## Your assignment
Required from the data below: the exact lines starting at the line containing "[00:01:14.55]" and ending at the line containing "[00:01:15.97]", with both ends kept and all pictures dropped.

## Provided data
========

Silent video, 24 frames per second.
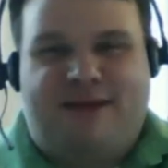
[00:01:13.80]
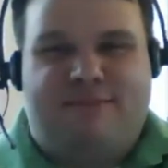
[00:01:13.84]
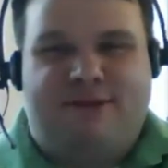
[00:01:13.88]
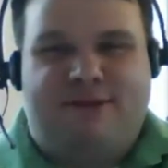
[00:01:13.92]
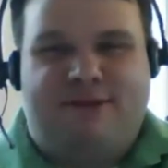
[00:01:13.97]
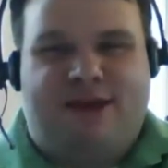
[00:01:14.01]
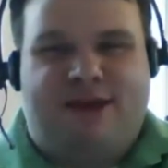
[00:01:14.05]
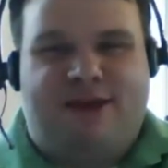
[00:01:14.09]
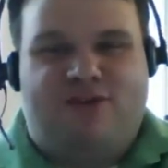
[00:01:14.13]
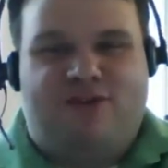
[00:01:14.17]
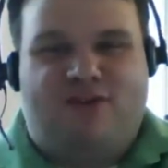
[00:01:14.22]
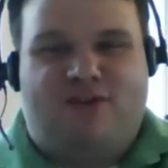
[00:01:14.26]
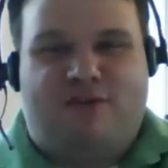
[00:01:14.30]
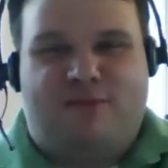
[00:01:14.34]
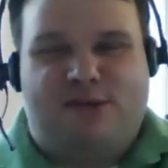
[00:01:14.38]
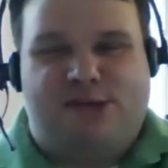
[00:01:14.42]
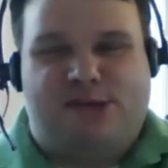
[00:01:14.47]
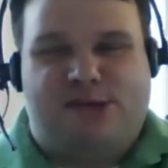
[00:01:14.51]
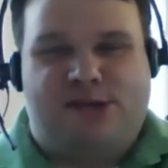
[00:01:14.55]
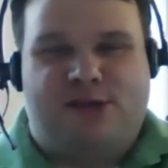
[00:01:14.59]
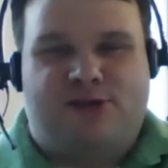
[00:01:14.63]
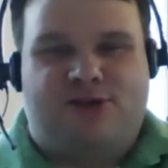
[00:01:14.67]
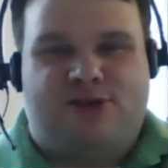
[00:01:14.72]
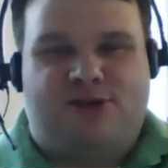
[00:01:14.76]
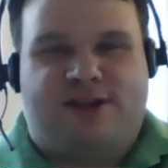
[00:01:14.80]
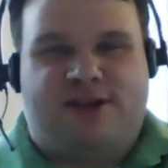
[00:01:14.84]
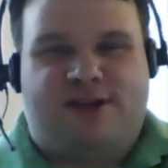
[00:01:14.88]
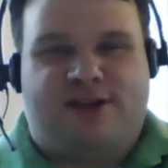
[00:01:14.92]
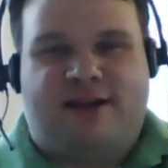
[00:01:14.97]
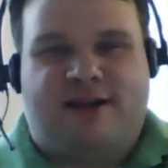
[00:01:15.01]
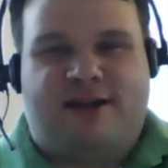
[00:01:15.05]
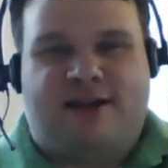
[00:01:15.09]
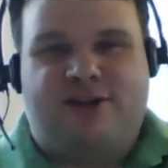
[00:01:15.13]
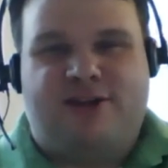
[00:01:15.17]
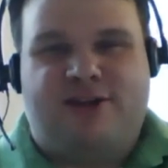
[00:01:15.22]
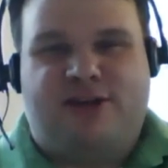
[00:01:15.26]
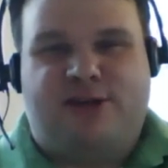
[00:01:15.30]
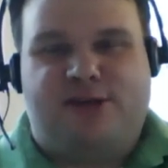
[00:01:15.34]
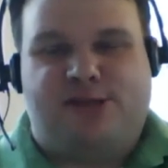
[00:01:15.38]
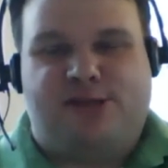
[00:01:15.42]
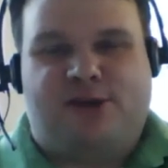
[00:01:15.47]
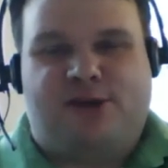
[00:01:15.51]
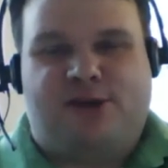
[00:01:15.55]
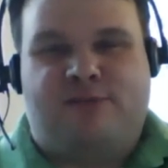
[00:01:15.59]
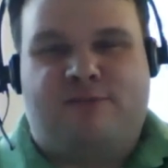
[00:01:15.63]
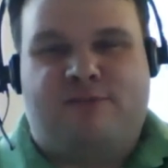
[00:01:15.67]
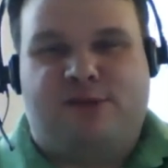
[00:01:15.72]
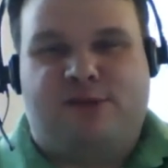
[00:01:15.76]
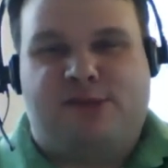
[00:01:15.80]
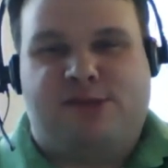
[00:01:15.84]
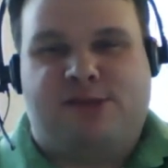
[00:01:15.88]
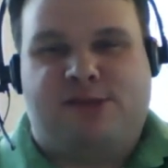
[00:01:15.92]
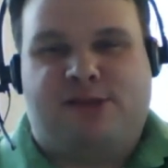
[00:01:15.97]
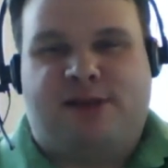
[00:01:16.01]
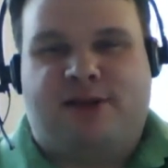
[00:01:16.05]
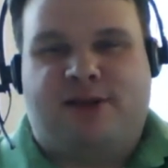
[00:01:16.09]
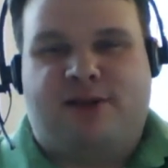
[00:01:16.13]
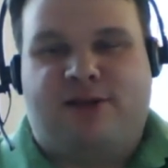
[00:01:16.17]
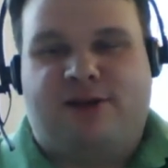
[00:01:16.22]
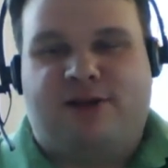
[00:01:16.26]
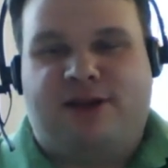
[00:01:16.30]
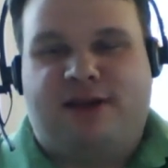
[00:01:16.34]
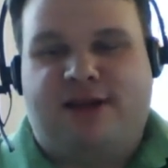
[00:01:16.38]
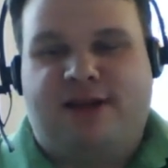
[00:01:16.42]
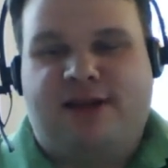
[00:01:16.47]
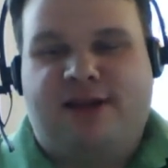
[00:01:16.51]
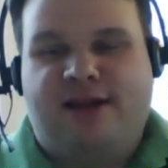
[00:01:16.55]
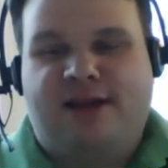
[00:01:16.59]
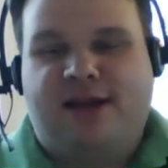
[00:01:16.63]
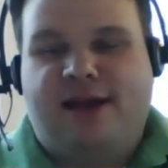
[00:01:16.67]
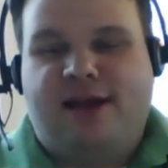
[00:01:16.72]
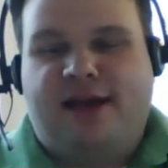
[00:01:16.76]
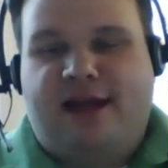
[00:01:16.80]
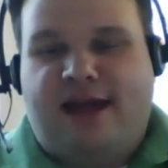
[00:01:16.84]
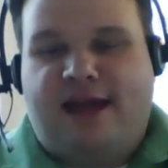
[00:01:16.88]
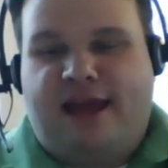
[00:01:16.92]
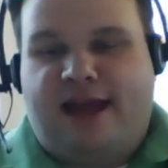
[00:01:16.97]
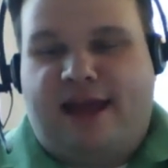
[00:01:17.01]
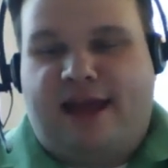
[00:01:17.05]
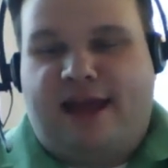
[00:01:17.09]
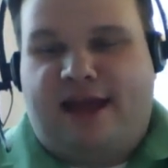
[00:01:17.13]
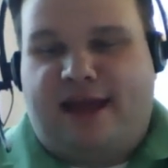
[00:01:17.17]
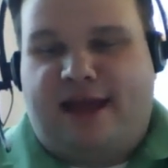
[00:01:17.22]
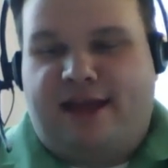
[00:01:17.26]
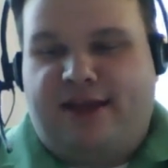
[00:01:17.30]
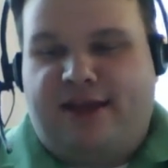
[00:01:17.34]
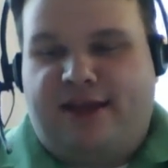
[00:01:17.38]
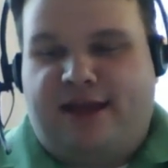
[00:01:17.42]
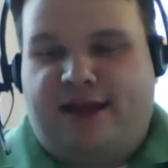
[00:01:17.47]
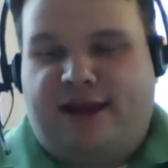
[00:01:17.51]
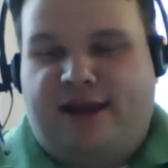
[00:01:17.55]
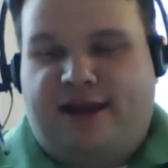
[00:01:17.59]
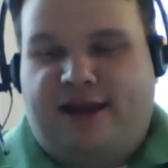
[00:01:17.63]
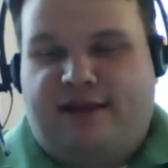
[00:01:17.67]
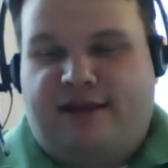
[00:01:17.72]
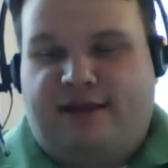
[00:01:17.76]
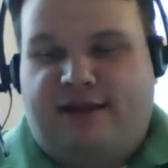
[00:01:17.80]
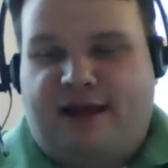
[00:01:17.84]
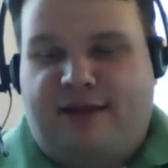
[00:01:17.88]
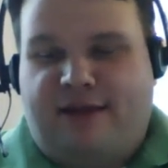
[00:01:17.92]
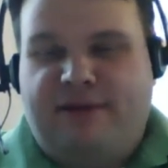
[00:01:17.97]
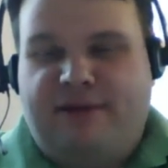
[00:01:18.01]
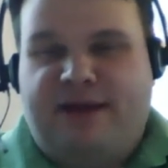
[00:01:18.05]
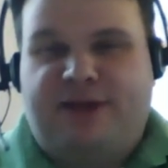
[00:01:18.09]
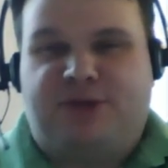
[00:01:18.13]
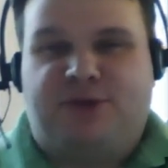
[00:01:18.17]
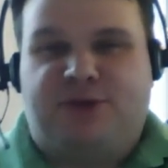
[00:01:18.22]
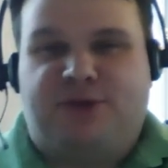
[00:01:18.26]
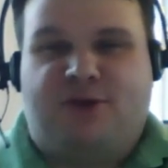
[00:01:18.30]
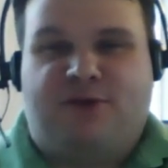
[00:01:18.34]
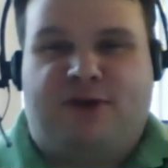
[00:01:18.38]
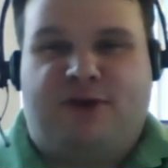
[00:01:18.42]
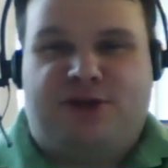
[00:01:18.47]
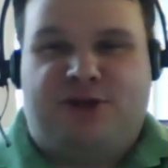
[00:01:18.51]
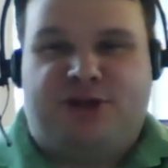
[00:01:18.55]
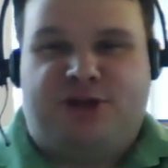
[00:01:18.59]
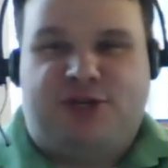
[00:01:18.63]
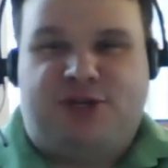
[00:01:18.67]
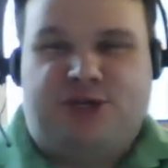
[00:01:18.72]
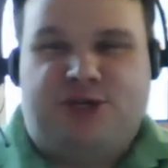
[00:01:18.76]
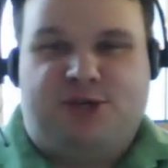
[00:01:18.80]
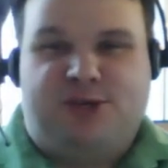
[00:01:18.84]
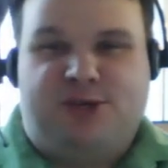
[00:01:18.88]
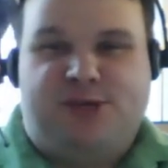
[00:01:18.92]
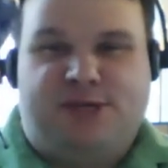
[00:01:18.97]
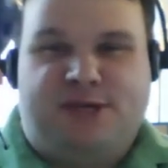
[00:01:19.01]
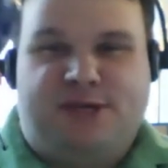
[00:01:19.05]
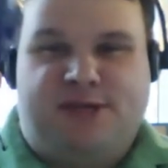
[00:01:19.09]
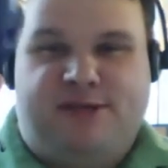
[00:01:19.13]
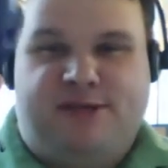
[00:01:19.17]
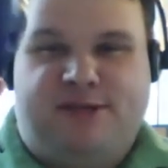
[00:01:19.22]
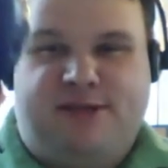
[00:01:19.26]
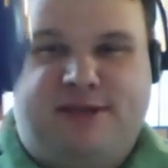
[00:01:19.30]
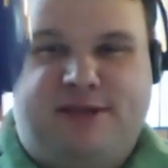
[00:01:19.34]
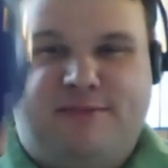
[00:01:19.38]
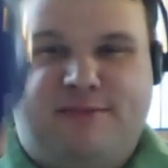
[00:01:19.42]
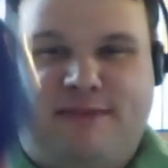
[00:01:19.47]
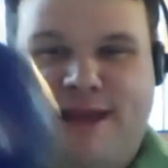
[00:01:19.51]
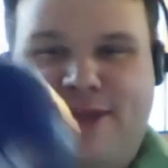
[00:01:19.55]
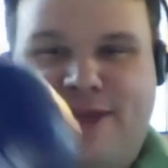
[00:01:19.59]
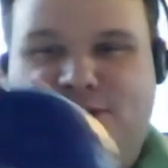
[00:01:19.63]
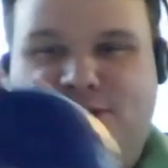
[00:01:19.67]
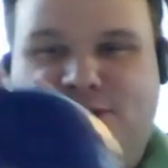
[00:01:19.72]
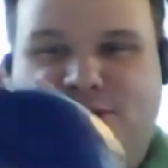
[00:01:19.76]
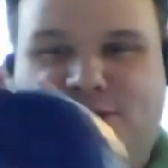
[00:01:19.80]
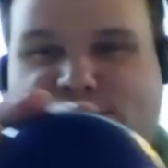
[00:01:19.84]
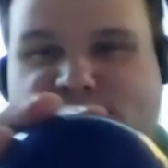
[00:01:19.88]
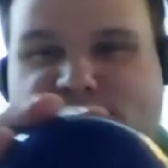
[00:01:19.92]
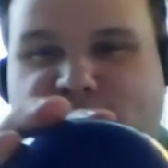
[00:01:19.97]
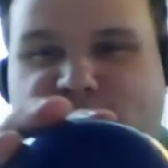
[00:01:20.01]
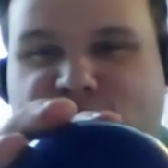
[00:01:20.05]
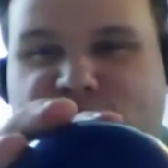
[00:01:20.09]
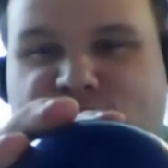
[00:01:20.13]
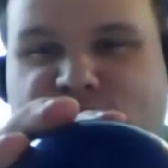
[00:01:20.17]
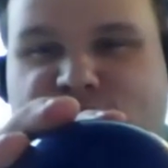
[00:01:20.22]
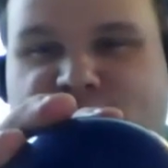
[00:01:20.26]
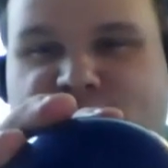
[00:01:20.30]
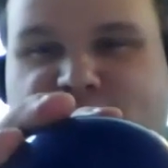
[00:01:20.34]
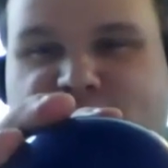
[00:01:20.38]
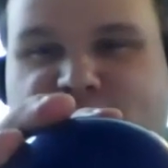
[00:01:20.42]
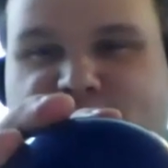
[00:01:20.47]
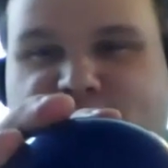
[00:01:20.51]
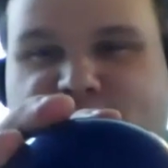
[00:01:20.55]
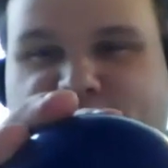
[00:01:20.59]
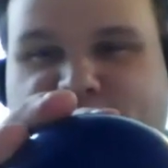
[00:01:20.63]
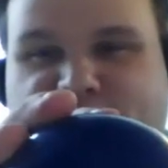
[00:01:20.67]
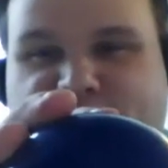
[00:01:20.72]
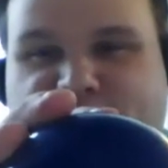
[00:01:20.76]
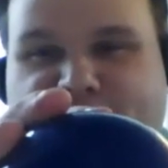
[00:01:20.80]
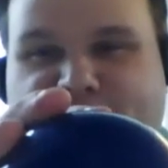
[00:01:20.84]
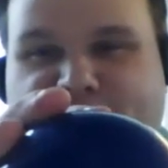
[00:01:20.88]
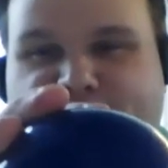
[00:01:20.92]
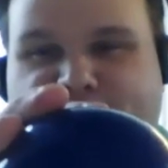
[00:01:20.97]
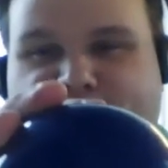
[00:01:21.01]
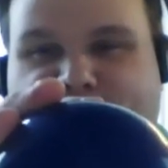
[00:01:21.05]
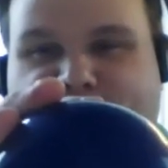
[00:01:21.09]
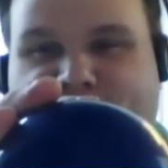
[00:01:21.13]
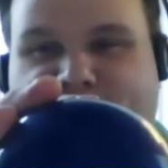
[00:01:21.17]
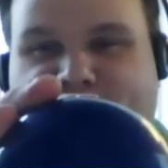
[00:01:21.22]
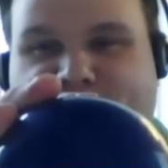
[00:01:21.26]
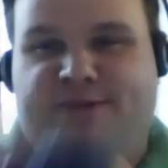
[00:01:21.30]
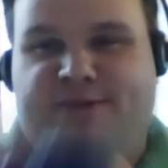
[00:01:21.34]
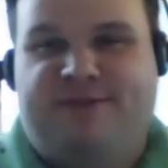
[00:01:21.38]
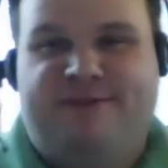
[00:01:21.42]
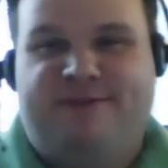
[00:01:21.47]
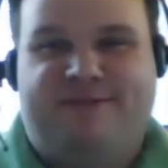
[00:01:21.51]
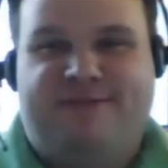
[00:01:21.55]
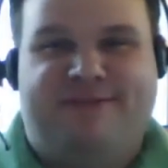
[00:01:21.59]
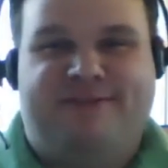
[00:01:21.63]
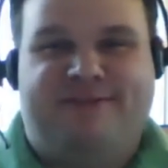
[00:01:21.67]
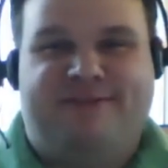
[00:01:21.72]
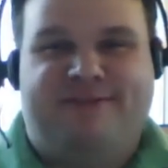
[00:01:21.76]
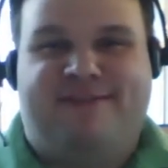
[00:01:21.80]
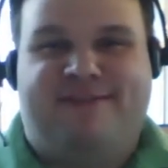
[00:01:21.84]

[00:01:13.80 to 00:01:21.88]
McAnder. I'm a senior technology consultant with Celerity, and I'll be answering questions using the Magic Synergy 8-ball.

========

## Answer area
[00:01:14.55]
[00:01:14.59]
[00:01:14.63]
[00:01:14.67]
[00:01:14.72]
[00:01:14.76]
[00:01:14.80]
[00:01:14.84]
[00:01:14.88]
[00:01:14.92]
[00:01:14.97]
[00:01:15.01]
[00:01:15.05]
[00:01:15.09]
[00:01:15.13]
[00:01:15.17]
[00:01:15.22]
[00:01:15.26]
[00:01:15.30]
[00:01:15.34]
[00:01:15.38]
[00:01:15.42]
[00:01:15.47]
[00:01:15.51]
[00:01:15.55]
[00:01:15.59]
[00:01:15.63]
[00:01:15.67]
[00:01:15.72]
[00:01:15.76]
[00:01:15.80]
[00:01:15.84]
[00:01:15.88]
[00:01:15.92]
[00:01:15.97]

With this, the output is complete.